Dietro il bancone c’erano quasi sempre persone conosciute da tutti: la “signora della latteria”, il droghiere, il negoziante che sapeva il nome dei clienti, i gusti delle famiglie, persino le difficoltà economiche di alcuni abitanti del quartiere. In tanti ricordano ancora il quaderno dei conti segnati “a credito”, una pratica comune soprattutto nei piccoli paesi piemontesi, dove ci si fidava della parola data.

Le latterie erano anche un simbolo di un’Italia più lenta e profondamente diversa da quella di oggi. La mattina presto arrivavano le cassette del latte, spesso proveniente dalle campagne vicine. Le bottiglie di vetro venivano restituite vuote e riutilizzate. I bambini entravano con le monetine strette nel pugno per comprare pane, caramelle o qualche etto di prosciutto. Gli anziani si fermavano a parlare del tempo, della politica o della raccolta nelle campagne.

Ad Alessandria molte zone popolari custodivano piccoli alimentari diventati veri punti di riferimento sociali. In quartieri come Cristo, Pista, Orti o Borgo Rovereto, il negozio sotto casa era quasi un’estensione della famiglia. Lo stesso accadeva nei borghi del Monferrato, dove le botteghe alimentari spesso erano anche tabaccheria, punto informazioni e luogo di incontro per l’intera comunità.

Poi arrivarono i grandi supermercati, i centri commerciali, la distribuzione industriale. Lentamente le latterie iniziarono a sparire. Molti piccoli negozi non riuscirono a reggere la concorrenza dei prezzi e dei nuovi modelli di consumo. Le serrande abbassate divennero sempre più numerose, soprattutto tra gli anni Novanta e Duemila.
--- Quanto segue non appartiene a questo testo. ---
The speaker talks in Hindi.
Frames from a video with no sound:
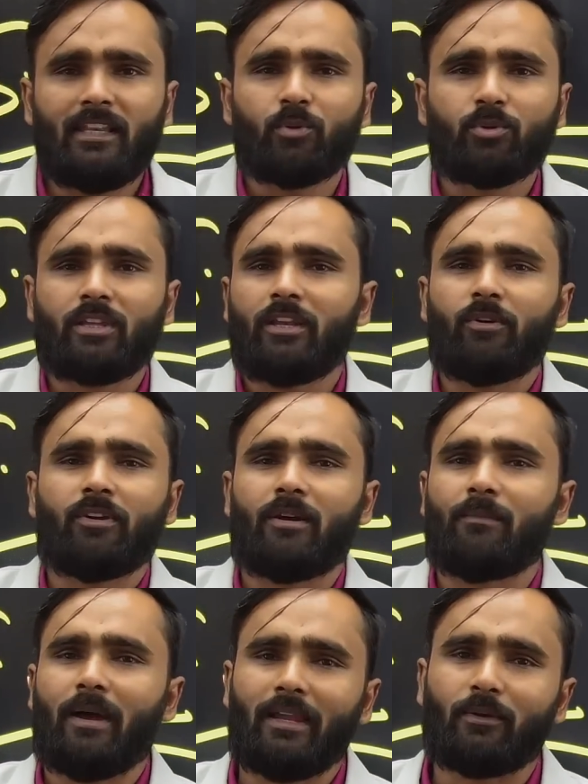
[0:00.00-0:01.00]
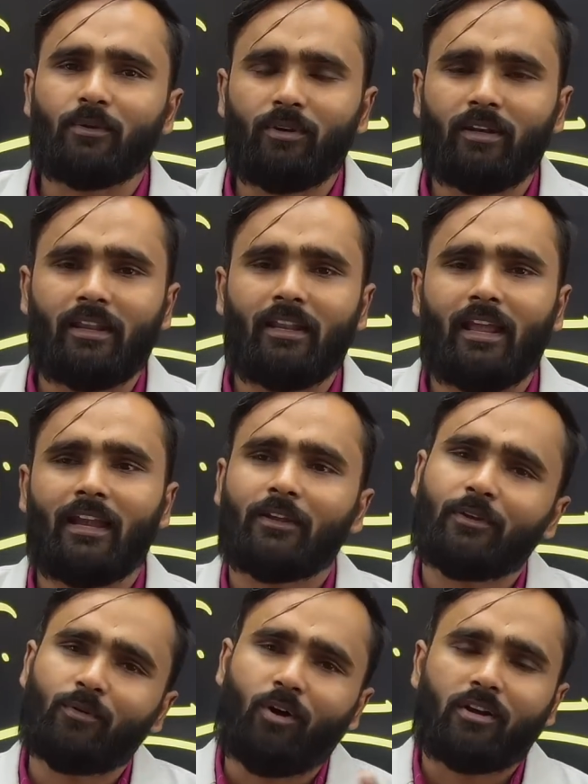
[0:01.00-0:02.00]
उसके लिए कोई कंबाइन रूल नहीं लाया
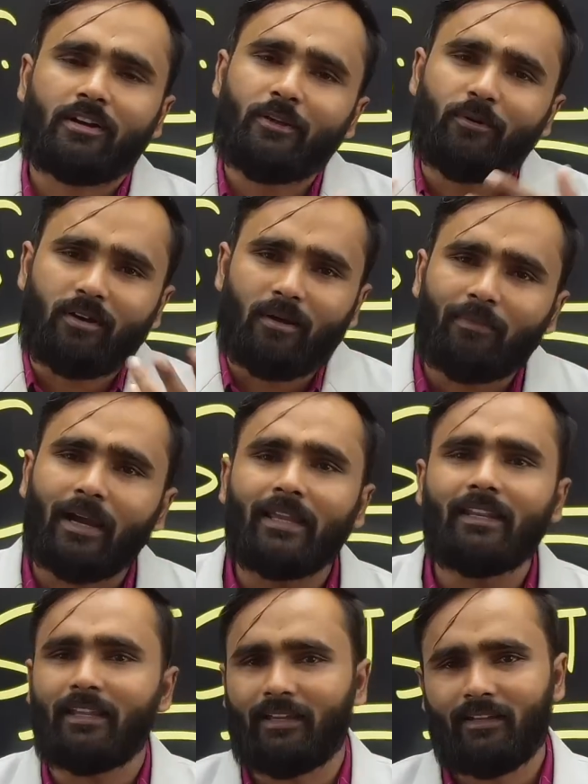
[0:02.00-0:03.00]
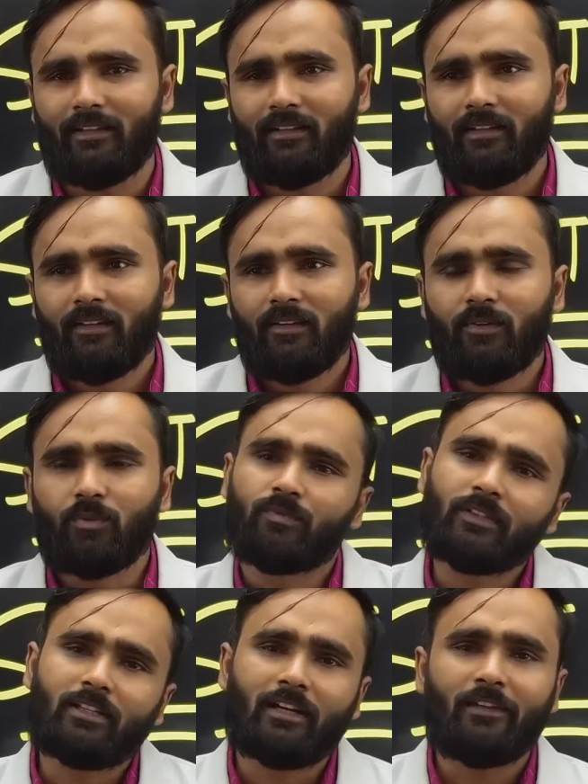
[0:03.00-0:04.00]
क्योंकि वो ऑलरेडी वो कंबाइन ही है
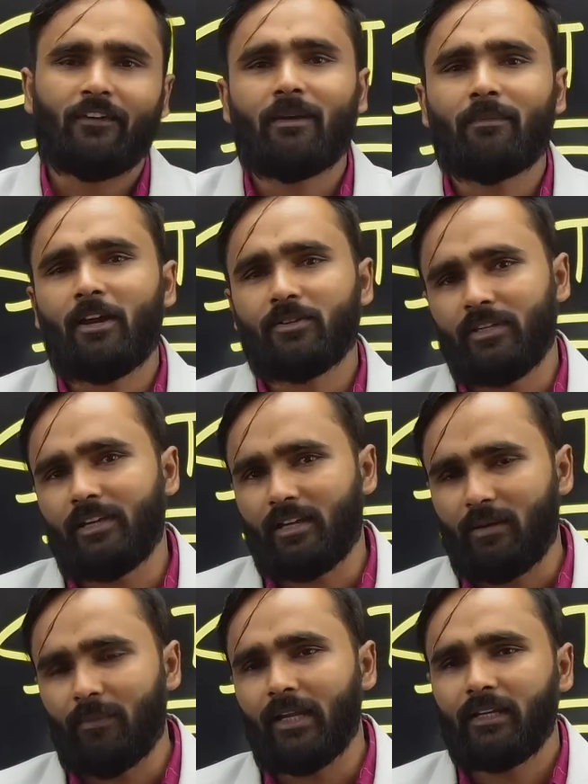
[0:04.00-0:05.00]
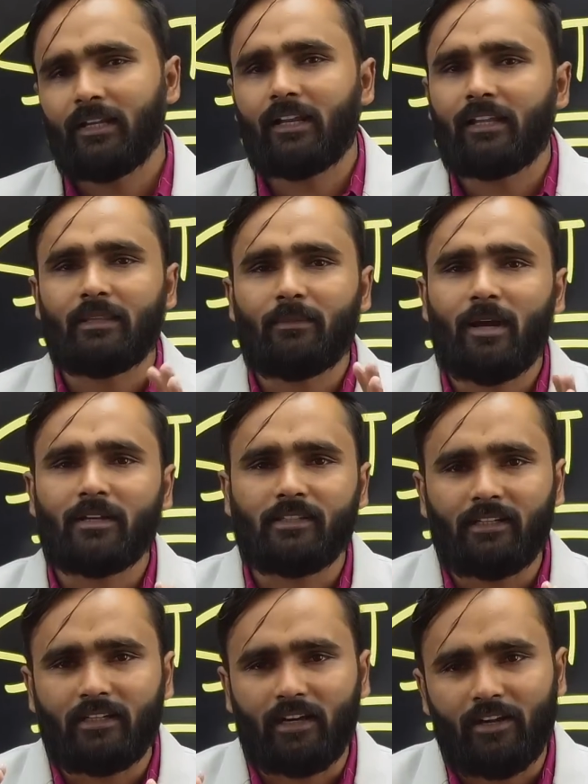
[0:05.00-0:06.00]
उसमें थर्टी फाइव मार्क्स चाहिए कंबाइन करके कितने मार्क्स
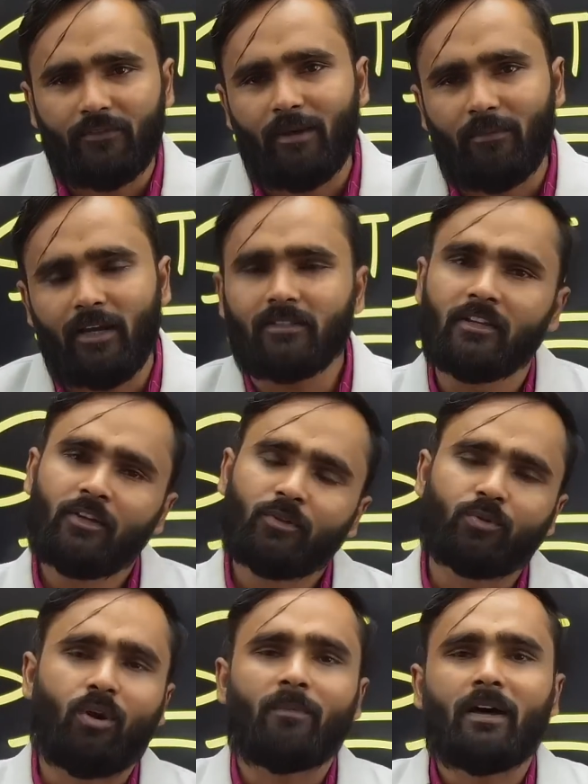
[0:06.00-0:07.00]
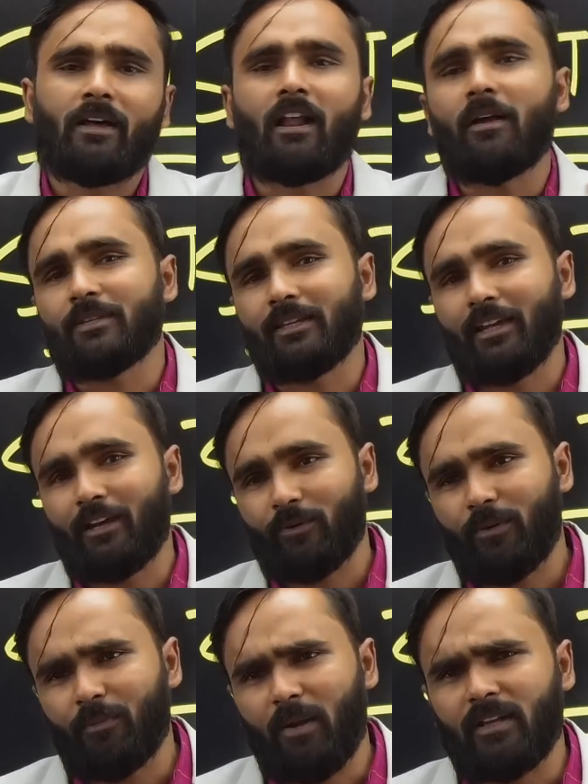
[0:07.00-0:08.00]
चाहिए थर्टी फाइव मार्क्स तो आप आराम से क्या
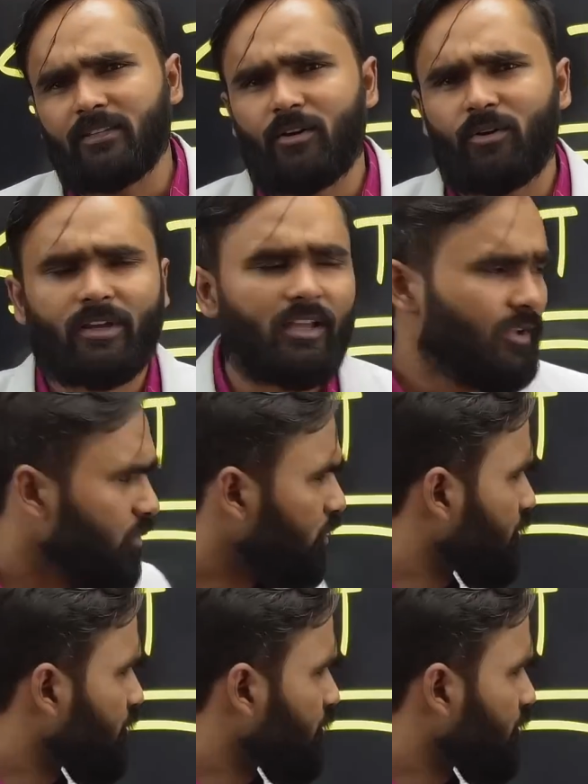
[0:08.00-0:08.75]
रहोगे पास रहोगे उसमें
Con la scomparsa di quelle attività non si è perso soltanto un modello commerciale, ma anche un modo di vivere le relazioni umane. Oggi la spesa è spesso veloce, impersonale, silenziosa. Le casse automatiche hanno sostituito le chiacchiere dietro il bancone. Eppure, basta nominare una vecchia latteria di quartiere perché nei commenti social emergano improvvisamente ricordi, nomi, volti, profumi e frammenti di vita quotidiana.
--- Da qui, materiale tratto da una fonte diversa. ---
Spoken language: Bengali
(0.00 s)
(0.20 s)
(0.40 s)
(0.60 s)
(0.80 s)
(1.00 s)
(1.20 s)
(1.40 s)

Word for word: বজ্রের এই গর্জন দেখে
Molti piemontesi ricordano ancora il latte appena arrivato all’alba, il profumo del pane fresco nei piccoli alimentari, le cassette di legno della frutta, le bilance meccaniche e le insegne consumate dal tempo. Erano luoghi semplici, ma pieni di umanità.

Forse è proprio questo che manca di più oggi: non soltanto i negozi, ma quella rete invisibile di rapporti umani che teneva insieme quartieri, paesi e famiglie.
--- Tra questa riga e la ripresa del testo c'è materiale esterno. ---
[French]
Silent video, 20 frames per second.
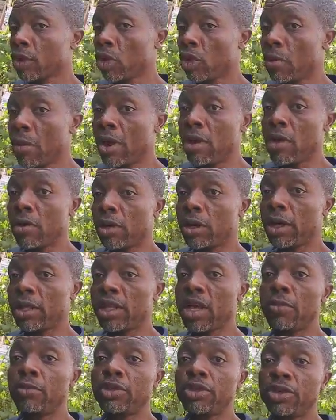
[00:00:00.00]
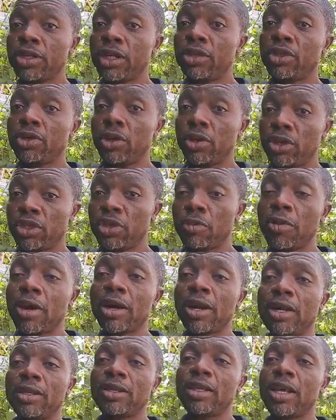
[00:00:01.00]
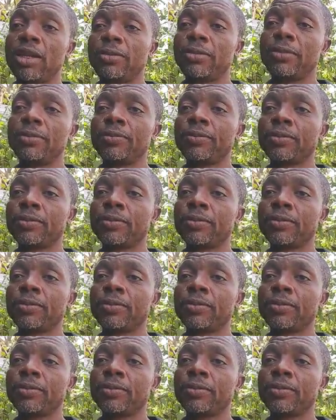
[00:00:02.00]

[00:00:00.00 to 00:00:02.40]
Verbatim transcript: le manioc est un business sérieusement rentable.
E mentre il Piemonte cambia volto tra nuove abitudini e consumo digitale, le vecchie latterie continuano a vivere nei racconti di chi, entrando da bambini in quei piccoli negozi, imparava senza saperlo il significato della parola comunità.

Geo: Alessandria, Casale Monferrato e molti centri del Piemonte hanno vissuto per decenni attraverso una rete di piccoli alimentari, latterie e botteghe di quartiere che rappresentavano veri punti di riferimento sociali e umani. Alessandria Post inaugura con questo articolo una nuova rubrica dedicata alla memoria collettiva del territorio e ai luoghi che hanno segnato la vita quotidiana delle generazioni passate.